▸ **About this exercise**
Extract the complete data exactly as given.

▸ **Working data**
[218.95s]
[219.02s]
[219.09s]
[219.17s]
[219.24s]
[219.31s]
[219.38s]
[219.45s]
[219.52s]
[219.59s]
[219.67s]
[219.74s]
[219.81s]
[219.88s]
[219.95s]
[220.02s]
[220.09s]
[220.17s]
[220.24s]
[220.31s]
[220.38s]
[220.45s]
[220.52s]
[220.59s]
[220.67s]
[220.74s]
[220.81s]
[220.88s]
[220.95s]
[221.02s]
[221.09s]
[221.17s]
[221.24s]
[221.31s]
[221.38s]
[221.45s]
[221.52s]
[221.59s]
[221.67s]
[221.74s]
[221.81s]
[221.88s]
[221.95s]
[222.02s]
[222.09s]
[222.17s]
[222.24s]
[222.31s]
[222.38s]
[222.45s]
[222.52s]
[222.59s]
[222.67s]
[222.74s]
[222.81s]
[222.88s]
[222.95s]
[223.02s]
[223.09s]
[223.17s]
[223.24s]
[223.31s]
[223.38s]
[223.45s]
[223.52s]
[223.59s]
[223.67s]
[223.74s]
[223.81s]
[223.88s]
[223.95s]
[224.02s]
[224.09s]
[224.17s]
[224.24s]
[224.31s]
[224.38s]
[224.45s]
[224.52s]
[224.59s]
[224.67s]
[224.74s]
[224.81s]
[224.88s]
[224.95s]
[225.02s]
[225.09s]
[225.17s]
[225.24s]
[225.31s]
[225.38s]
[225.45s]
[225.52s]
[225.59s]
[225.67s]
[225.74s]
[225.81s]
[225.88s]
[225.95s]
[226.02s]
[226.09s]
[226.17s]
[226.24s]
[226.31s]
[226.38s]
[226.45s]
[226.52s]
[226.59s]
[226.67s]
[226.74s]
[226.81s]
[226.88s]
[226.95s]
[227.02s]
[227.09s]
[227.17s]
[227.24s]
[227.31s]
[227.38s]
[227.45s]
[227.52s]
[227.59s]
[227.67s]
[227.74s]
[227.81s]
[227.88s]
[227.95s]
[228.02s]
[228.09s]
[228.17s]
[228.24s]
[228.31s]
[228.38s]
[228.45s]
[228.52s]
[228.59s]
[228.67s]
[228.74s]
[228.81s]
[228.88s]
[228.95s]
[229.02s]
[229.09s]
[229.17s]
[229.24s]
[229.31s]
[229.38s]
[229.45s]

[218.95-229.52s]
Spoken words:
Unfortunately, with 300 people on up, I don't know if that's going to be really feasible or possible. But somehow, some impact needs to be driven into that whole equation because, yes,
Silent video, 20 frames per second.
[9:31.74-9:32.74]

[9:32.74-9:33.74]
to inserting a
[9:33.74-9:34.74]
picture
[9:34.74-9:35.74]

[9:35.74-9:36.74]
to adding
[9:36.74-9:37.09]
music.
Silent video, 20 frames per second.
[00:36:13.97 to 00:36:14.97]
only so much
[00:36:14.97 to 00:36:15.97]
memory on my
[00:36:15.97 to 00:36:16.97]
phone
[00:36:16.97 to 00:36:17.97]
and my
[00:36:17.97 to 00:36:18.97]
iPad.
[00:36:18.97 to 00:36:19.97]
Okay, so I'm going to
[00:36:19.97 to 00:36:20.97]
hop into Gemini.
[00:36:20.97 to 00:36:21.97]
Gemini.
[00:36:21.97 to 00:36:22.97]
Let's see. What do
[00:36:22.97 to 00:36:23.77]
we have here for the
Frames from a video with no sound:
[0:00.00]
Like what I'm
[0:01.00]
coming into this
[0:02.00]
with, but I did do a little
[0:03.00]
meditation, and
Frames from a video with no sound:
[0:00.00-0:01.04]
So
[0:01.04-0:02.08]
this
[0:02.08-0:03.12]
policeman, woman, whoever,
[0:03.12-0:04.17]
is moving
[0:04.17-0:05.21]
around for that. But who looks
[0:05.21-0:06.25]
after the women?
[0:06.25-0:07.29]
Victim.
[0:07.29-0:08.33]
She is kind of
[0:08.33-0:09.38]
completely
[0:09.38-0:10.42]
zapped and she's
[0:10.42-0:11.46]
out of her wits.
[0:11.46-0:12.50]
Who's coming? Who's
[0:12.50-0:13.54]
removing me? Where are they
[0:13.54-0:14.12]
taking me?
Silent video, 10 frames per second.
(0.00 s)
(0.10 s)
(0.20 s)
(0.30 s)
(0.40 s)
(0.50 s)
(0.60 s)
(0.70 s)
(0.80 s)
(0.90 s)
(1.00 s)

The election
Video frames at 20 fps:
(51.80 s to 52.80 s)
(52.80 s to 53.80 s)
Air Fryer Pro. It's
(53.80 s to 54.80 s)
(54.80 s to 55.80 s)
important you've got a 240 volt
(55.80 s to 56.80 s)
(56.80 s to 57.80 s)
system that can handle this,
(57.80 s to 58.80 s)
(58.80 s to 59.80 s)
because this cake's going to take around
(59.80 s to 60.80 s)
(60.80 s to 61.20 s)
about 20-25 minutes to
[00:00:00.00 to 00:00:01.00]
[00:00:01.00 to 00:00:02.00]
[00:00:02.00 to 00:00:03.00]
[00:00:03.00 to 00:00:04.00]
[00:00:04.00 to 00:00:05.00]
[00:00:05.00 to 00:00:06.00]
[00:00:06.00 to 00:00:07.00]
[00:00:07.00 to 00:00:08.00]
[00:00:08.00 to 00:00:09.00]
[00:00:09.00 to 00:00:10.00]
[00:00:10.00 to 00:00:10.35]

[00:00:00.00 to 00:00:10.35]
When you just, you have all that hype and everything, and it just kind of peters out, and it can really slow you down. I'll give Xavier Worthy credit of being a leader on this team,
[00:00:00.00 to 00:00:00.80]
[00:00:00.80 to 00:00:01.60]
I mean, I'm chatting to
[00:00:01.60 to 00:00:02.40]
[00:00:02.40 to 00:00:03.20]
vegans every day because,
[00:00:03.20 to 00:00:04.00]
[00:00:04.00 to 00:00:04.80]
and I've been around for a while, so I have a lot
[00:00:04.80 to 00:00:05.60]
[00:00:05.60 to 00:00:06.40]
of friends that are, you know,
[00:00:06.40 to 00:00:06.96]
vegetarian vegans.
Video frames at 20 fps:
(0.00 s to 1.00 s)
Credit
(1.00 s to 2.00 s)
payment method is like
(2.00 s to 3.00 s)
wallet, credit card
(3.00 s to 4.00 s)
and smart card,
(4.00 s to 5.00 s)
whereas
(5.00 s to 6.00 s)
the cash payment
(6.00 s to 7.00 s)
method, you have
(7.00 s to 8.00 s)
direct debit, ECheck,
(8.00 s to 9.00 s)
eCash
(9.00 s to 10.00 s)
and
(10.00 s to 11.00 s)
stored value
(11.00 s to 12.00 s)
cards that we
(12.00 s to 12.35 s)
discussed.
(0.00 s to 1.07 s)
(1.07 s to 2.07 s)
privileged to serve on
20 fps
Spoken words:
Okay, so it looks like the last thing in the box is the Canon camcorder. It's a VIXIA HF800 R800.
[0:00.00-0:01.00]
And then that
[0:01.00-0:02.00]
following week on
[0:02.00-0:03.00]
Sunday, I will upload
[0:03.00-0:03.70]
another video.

▸ **Result of this exercise**
[218.95s]
[219.02s]
[219.09s]
[219.17s]
[219.24s]
[219.31s]
[219.38s]
[219.45s]
[219.52s]
[219.59s]
[219.67s]
[219.74s]
[219.81s]
[219.88s]
[219.95s]
[220.02s]
[220.09s]
[220.17s]
[220.24s]
[220.31s]
[220.38s]
[220.45s]
[220.52s]
[220.59s]
[220.67s]
[220.74s]
[220.81s]
[220.88s]
[220.95s]
[221.02s]
[221.09s]
[221.17s]
[221.24s]
[221.31s]
[221.38s]
[221.45s]
[221.52s]
[221.59s]
[221.67s]
[221.74s]
[221.81s]
[221.88s]
[221.95s]
[222.02s]
[222.09s]
[222.17s]
[222.24s]
[222.31s]
[222.38s]
[222.45s]
[222.52s]
[222.59s]
[222.67s]
[222.74s]
[222.81s]
[222.88s]
[222.95s]
[223.02s]
[223.09s]
[223.17s]
[223.24s]
[223.31s]
[223.38s]
[223.45s]
[223.52s]
[223.59s]
[223.67s]
[223.74s]
[223.81s]
[223.88s]
[223.95s]
[224.02s]
[224.09s]
[224.17s]
[224.24s]
[224.31s]
[224.38s]
[224.45s]
[224.52s]
[224.59s]
[224.67s]
[224.74s]
[224.81s]
[224.88s]
[224.95s]
[225.02s]
[225.09s]
[225.17s]
[225.24s]
[225.31s]
[225.38s]
[225.45s]
[225.52s]
[225.59s]
[225.67s]
[225.74s]
[225.81s]
[225.88s]
[225.95s]
[226.02s]
[226.09s]
[226.17s]
[226.24s]
[226.31s]
[226.38s]
[226.45s]
[226.52s]
[226.59s]
[226.67s]
[226.74s]
[226.81s]
[226.88s]
[226.95s]
[227.02s]
[227.09s]
[227.17s]
[227.24s]
[227.31s]
[227.38s]
[227.45s]
[227.52s]
[227.59s]
[227.67s]
[227.74s]
[227.81s]
[227.88s]
[227.95s]
[228.02s]
[228.09s]
[228.17s]
[228.24s]
[228.31s]
[228.38s]
[228.45s]
[228.52s]
[228.59s]
[228.67s]
[228.74s]
[228.81s]
[228.88s]
[228.95s]
[229.02s]
[229.09s]
[229.17s]
[229.24s]
[229.31s]
[229.38s]
[229.45s]

[218.95-229.52s]
Spoken words:
Unfortunately, with 300 people on up, I don't know if that's going to be really feasible or possible. But somehow, some impact needs to be driven into that whole equation because, yes,
Silent video, 20 frames per second.
[9:31.74-9:32.74]

[9:32.74-9:33.74]
to inserting a
[9:33.74-9:34.74]
picture
[9:34.74-9:35.74]

[9:35.74-9:36.74]
to adding
[9:36.74-9:37.09]
music.
Silent video, 20 frames per second.
[00:36:13.97 to 00:36:14.97]
only so much
[00:36:14.97 to 00:36:15.97]
memory on my
[00:36:15.97 to 00:36:16.97]
phone
[00:36:16.97 to 00:36:17.97]
and my
[00:36:17.97 to 00:36:18.97]
iPad.
[00:36:18.97 to 00:36:19.97]
Okay, so I'm going to
[00:36:19.97 to 00:36:20.97]
hop into Gemini.
[00:36:20.97 to 00:36:21.97]
Gemini.
[00:36:21.97 to 00:36:22.97]
Let's see. What do
[00:36:22.97 to 00:36:23.77]
we have here for the
Frames from a video with no sound:
[0:00.00]
Like what I'm
[0:01.00]
coming into this
[0:02.00]
with, but I did do a little
[0:03.00]
meditation, and
Frames from a video with no sound:
[0:00.00-0:01.04]
So
[0:01.04-0:02.08]
this
[0:02.08-0:03.12]
policeman, woman, whoever,
[0:03.12-0:04.17]
is moving
[0:04.17-0:05.21]
around for that. But who looks
[0:05.21-0:06.25]
after the women?
[0:06.25-0:07.29]
Victim.
[0:07.29-0:08.33]
She is kind of
[0:08.33-0:09.38]
completely
[0:09.38-0:10.42]
zapped and she's
[0:10.42-0:11.46]
out of her wits.
[0:11.46-0:12.50]
Who's coming? Who's
[0:12.50-0:13.54]
removing me? Where are they
[0:13.54-0:14.12]
taking me?
Silent video, 10 frames per second.
(0.00 s)
(0.10 s)
(0.20 s)
(0.30 s)
(0.40 s)
(0.50 s)
(0.60 s)
(0.70 s)
(0.80 s)
(0.90 s)
(1.00 s)

The election
Video frames at 20 fps:
(51.80 s to 52.80 s)
(52.80 s to 53.80 s)
Air Fryer Pro. It's
(53.80 s to 54.80 s)
(54.80 s to 55.80 s)
important you've got a 240 volt
(55.80 s to 56.80 s)
(56.80 s to 57.80 s)
system that can handle this,
(57.80 s to 58.80 s)
(58.80 s to 59.80 s)
because this cake's going to take around
(59.80 s to 60.80 s)
(60.80 s to 61.20 s)
about 20-25 minutes to
[00:00:00.00 to 00:00:01.00]
[00:00:01.00 to 00:00:02.00]
[00:00:02.00 to 00:00:03.00]
[00:00:03.00 to 00:00:04.00]
[00:00:04.00 to 00:00:05.00]
[00:00:05.00 to 00:00:06.00]
[00:00:06.00 to 00:00:07.00]
[00:00:07.00 to 00:00:08.00]
[00:00:08.00 to 00:00:09.00]
[00:00:09.00 to 00:00:10.00]
[00:00:10.00 to 00:00:10.35]

[00:00:00.00 to 00:00:10.35]
When you just, you have all that hype and everything, and it just kind of peters out, and it can really slow you down. I'll give Xavier Worthy credit of being a leader on this team,
[00:00:00.00 to 00:00:00.80]
[00:00:00.80 to 00:00:01.60]
I mean, I'm chatting to
[00:00:01.60 to 00:00:02.40]
[00:00:02.40 to 00:00:03.20]
vegans every day because,
[00:00:03.20 to 00:00:04.00]
[00:00:04.00 to 00:00:04.80]
and I've been around for a while, so I have a lot
[00:00:04.80 to 00:00:05.60]
[00:00:05.60 to 00:00:06.40]
of friends that are, you know,
[00:00:06.40 to 00:00:06.96]
vegetarian vegans.
Video frames at 20 fps:
(0.00 s to 1.00 s)
Credit
(1.00 s to 2.00 s)
payment method is like
(2.00 s to 3.00 s)
wallet, credit card
(3.00 s to 4.00 s)
and smart card,
(4.00 s to 5.00 s)
whereas
(5.00 s to 6.00 s)
the cash payment
(6.00 s to 7.00 s)
method, you have
(7.00 s to 8.00 s)
direct debit, ECheck,
(8.00 s to 9.00 s)
eCash
(9.00 s to 10.00 s)
and
(10.00 s to 11.00 s)
stored value
(11.00 s to 12.00 s)
cards that we
(12.00 s to 12.35 s)
discussed.
(0.00 s to 1.07 s)
(1.07 s to 2.07 s)
privileged to serve on
20 fps
Spoken words:
Okay, so it looks like the last thing in the box is the Canon camcorder. It's a VIXIA HF800 R800.
[0:00.00-0:01.00]
And then that
[0:01.00-0:02.00]
following week on
[0:02.00-0:03.00]
Sunday, I will upload
[0:03.00-0:03.70]
another video.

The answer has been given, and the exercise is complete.